The very night he heard of Wally’s fall Darcourt hastened to the Cornishes’ apartment, thinking that such news would create an atmosphere friendly to his real mission. He was not pleased to find Powell there before him, making himself very much at home. He could not possibly include Powell in any discussion about The Marriage at Cana. But he told Arthur and Maria about Wally, and about Carver’s forecast of Wally’s future.
“Poor old Wally,” said Maria.
Arthur was dumbfounded. “Poor old—! Maria, don’t you see? This disposes of that business of Wally wanting his father’s book. He wouldn’t get anywhere with a court case about that.”
“Aren’t the courts supposed to forget past misdeeds, when somebody has been foully wronged?”
“They’re supposed to, but they don’t. From henceforth, Wally is null and void.”
“I’m astonished at you men. Do you want to have your own way at the expense of a fellow creature’s suffering?”
“I ha
ven’t the least objection to you getting your own way at the expense of anybody’s suffering. Except mine, of course,” said Arthur.
“Wally is suffering because he is stupid,” said Darcourt. “Trying to break away from the cops! Ah, these amateurs! He is obviously a criminal of no real flair.”
“Wouldn’t you have tried to escape?”
“If I were hanging around schoolyards, peddling dope to kids, I would hope to have more grip on my job.
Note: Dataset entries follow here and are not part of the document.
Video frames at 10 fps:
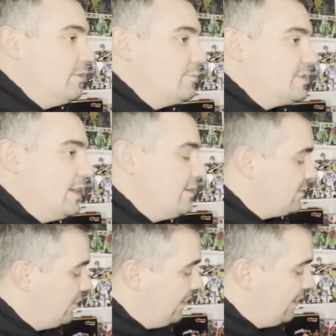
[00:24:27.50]
what I'm saying?
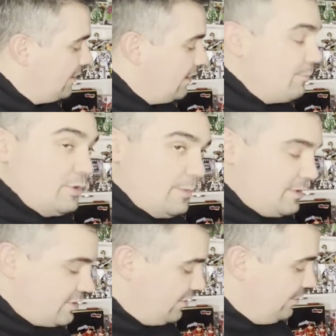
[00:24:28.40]
So like I'll put it up on
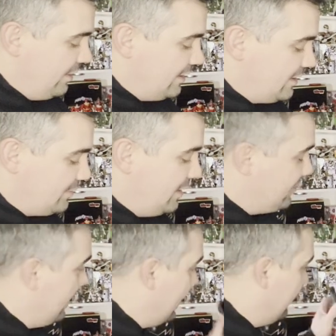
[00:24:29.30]
the screen, but it's a spice
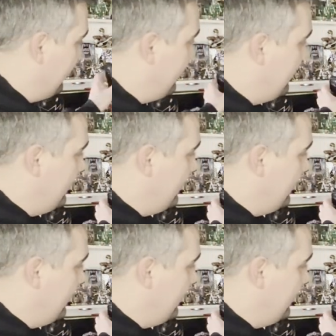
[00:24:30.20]
rack. It's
If I were a criminal, I would try to use the brains God gave me.”
“All right. Wally is a bad boy and Wally is stupid. But it ill becomes you, as a Christian priest, to be exulting and sniggering. Where’s your pity?”
“Maria, stop playing the Many-Breasted Mother, gushing compassion like a burst waterpipe. You’re kidding. You’re just as glad as we are that Wally’s out of the way.”
“I shall indeed be a mother within quite a short time, and I think a show of compassion becomes me. I know my role.” Maria smiled a farcical Madonna smile.
“Good! Then I’ll play my role as a Christian priest. Arthur, will you get on the phone and send Wally your own lawyer? Meanwhile I’ll phone the newspaper sob-sisters and shed a few tears about Wally’s sad plight. Geraint, you lodge a complaint under the Charter of Rights. Wally was an employee of this building, and thus of the Cornish Trust, of which Arthur is the Big Cheese. So Arthur must rush to the aid of a victim of our social system. Maria, prepare to appear in court, heavy with child and wearing a veil, to say what a sweet little fellow Wally always was, and how Whistlecraft’s denial of his name to Wally gave him an Anonymity Complex. Wally will have to go to jail, but we can float him in and out on a flood of tears. Of course we’ll keep mum about how Wally tried to shake you down for a million. Come on, let’s get to work. There must be more than one phone in this palace.”